There is broader interest in the community to add attributes to funcOps, e.g. ⚙ D140357 [MLIR] Add readonly,writeonly,noalias to func arg attributes
Given that this hasn’t been solved yet, is there a way to emulate the behavior I want? Eventually the code I’m looking to generate will need to consume memory created outside the MLIR context, so I’ll need a way to thread these assumptions through somehow.
In your closed world compiler, you can add any attribute to the funcop. As long as your compiler understands them. Long term, readonly, writeonly, restrict, and more would be desirable.

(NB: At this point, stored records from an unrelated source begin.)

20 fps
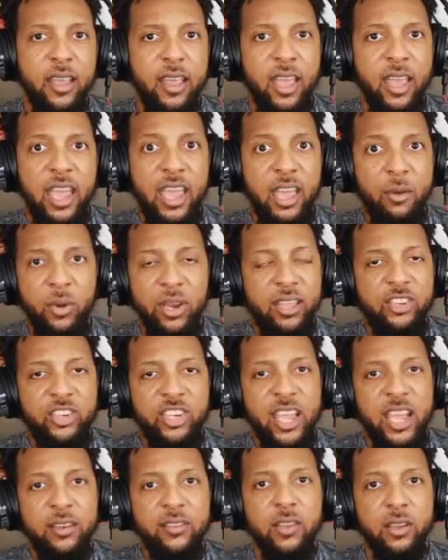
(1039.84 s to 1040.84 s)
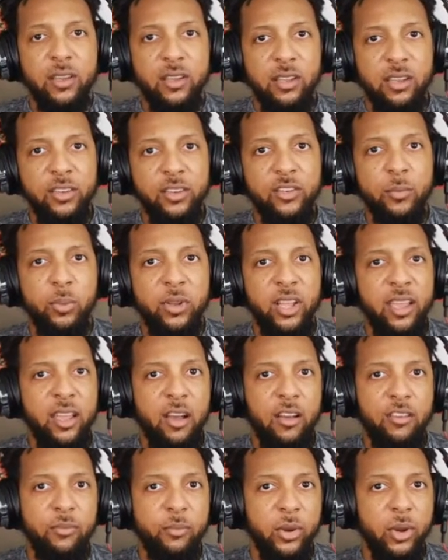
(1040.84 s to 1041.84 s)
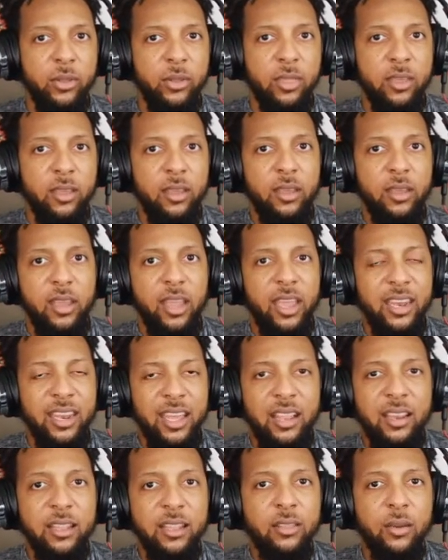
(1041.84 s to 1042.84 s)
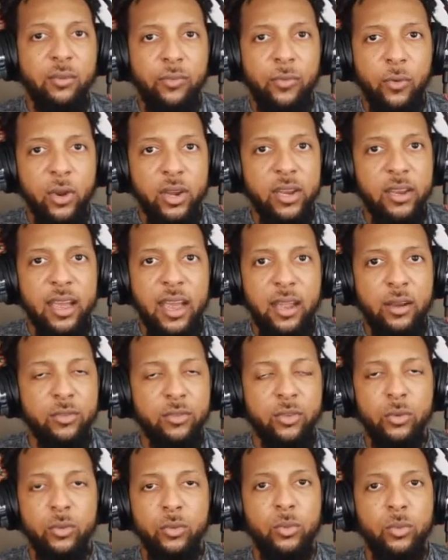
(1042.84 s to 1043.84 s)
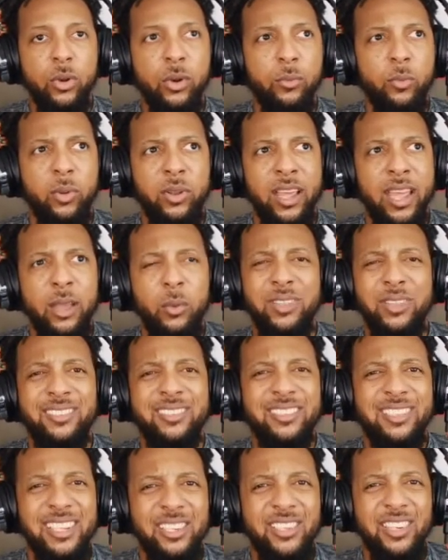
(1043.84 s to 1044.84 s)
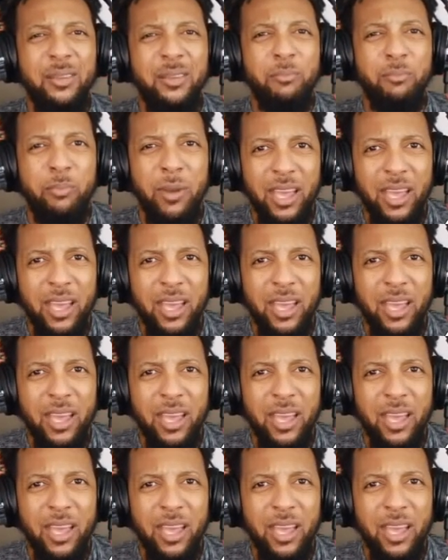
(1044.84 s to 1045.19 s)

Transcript: And with a chance to clinch a playoff berth. And they let the 49ers, who were playing with C.J.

I understand that I could define a dialect or something that has attributes, but there’s still the problem of eventually letting the affine passes understand the non-aliasing properties. I don’t want to re-invent the world by rewriting those passes to handle these new attributes. I’m new to MLIR, so I’m not sure what is the way to think about these kind of things within the framework.
Bumping this, is there a way forward for me to represent aliasing / lack of aliasing in memrefs without re-writing all of the affine loop passes that make assumptions about memref aliasing?